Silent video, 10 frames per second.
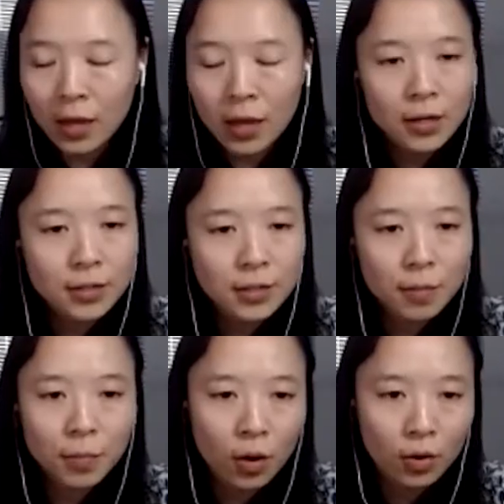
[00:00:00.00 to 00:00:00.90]
a
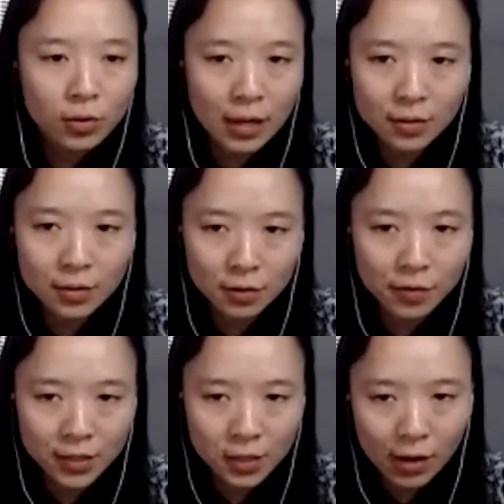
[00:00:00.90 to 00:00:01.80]
simple tensor
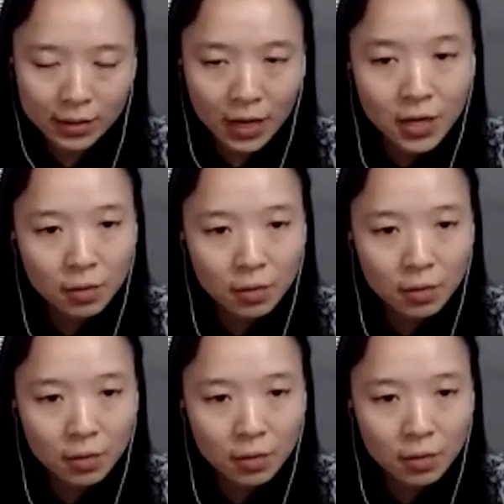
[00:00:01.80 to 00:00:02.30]
factorization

================

TASK REQUIREMENTS — Could you print the listing above exactly, without the pictures?

OUTPUT OF THE TASK —
Silent video, 10 frames per second.
[00:00:00.00 to 00:00:00.90]
a
[00:00:00.90 to 00:00:01.80]
simple tensor
[00:00:01.80 to 00:00:02.30]
factorization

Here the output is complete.